Autism & Developmental

Impaired face processing in autism: fact or artifact?

Jemel et al. (2006) · Journal of autism and developmental disorders 2006
★ The Verdict

Face-reading deficits in autism shrink when tests are fair and simple.

✓ Read this if BCBAs who assess social skills or write evaluation reports.
✗ Skip if Clinicians only treating non-social domains like feeding.

01Research in Context

01

What this study did

Jemel et al. (2006) read every paper they could find on face reading in autism. They did not run new kids or new tests. They simply lined up old studies and looked for holes.

They asked: Do autistic people really struggle with faces, or do the tests make them look bad?

02

What they found

The team says the deficit is overstated. Many studies used hard tasks, fast timing, or lots of answer choices. When the set-up is kinder, scores rise.
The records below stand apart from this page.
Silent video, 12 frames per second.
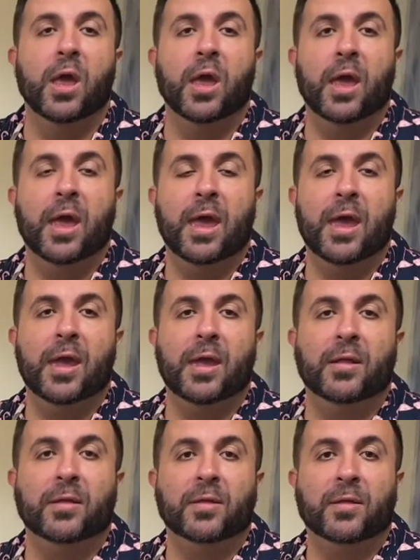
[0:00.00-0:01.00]

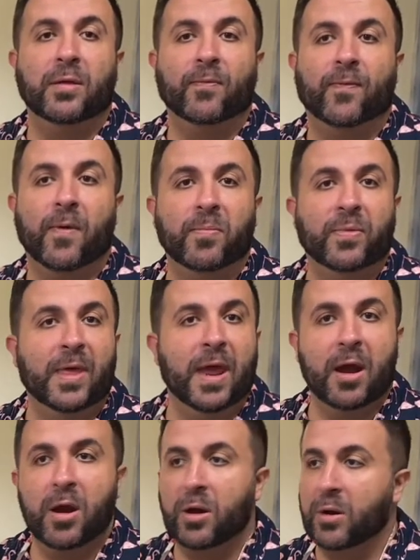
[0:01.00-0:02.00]
And from
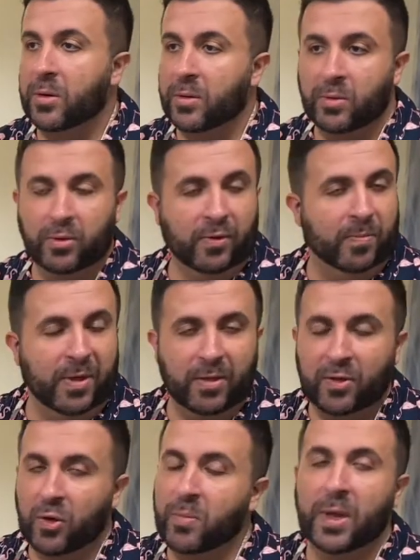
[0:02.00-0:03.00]
there, there's been
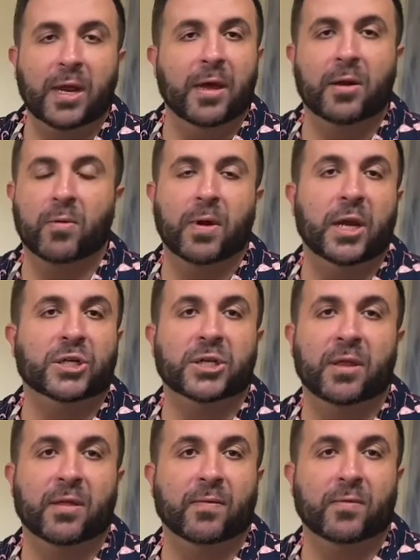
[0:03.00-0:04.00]
so many
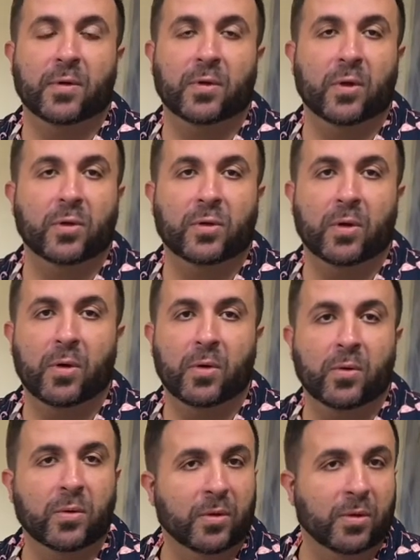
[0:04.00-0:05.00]
iterations of
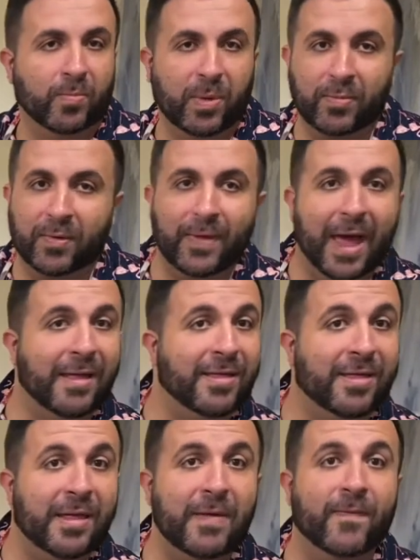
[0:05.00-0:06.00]
risotto. People add
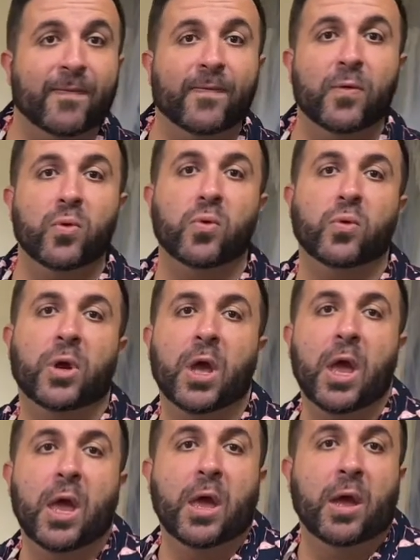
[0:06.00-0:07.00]
seafood,
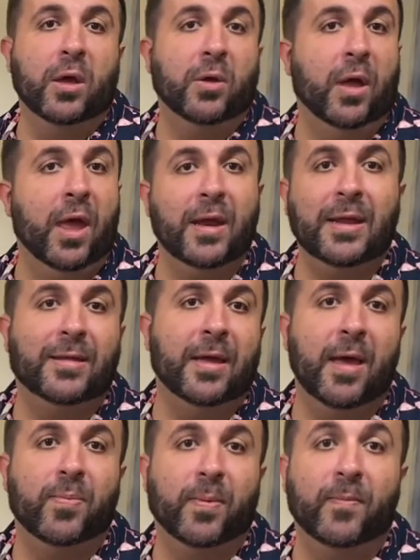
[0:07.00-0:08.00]
any
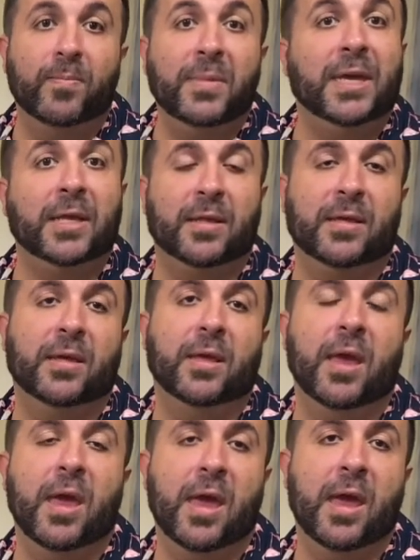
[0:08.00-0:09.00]
type of meat,
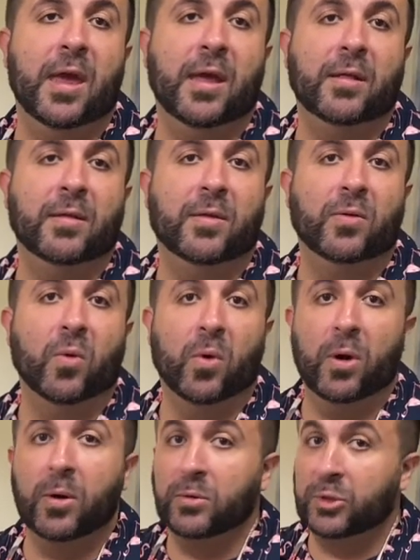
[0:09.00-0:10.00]

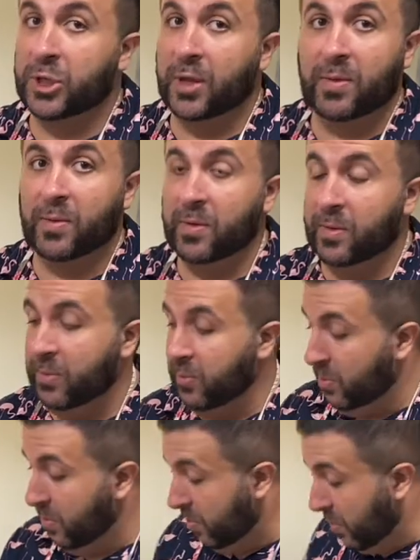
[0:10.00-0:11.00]
or just
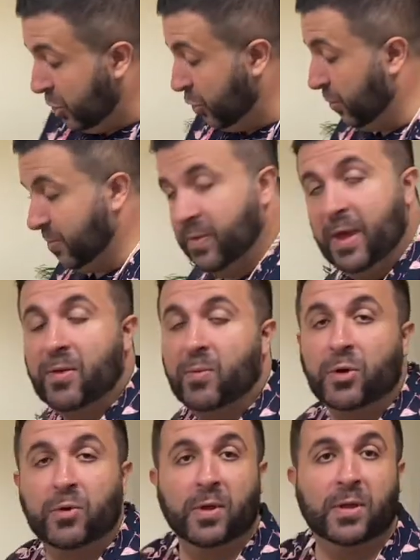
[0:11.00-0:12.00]
mushrooms, as
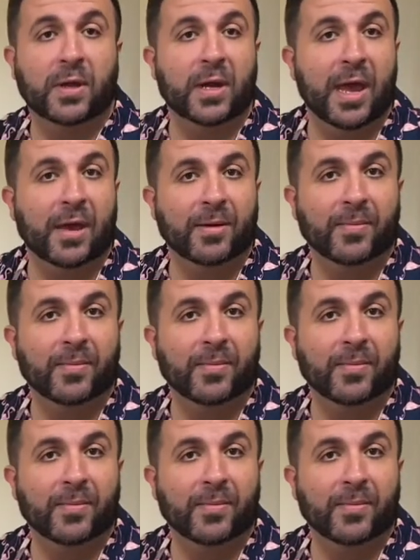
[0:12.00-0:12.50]
we're doing today.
In short, autistic learners can read faces if we let them show it.

03

How this fits with other research

Schlundt et al. (1999) saw big emotion-recognition problems in kids with autism. Boutheina et al. say that study used tough tasks, so the gap looked larger than it is.

Fink et al. (2014) later found no emotion gap once verbal skill was held equal. This matches the review’s point: controls matter.

Vassos et al. (2023) showed autistic people react more slowly on any timed job. Boutheina et al. flagged the same issue: slow speed can fake a face deficit.

Georgopoulos et al. (2022) tested adults with many picture types and saw only tiny emotion lags. The small effect backs the review’s claim that problems are mild.

04

Why it matters

Before you write “poor face reading” in a report, check how you tested it. Give extra time, cut answer choices, and match verbal level. You may see skills that old labels hid.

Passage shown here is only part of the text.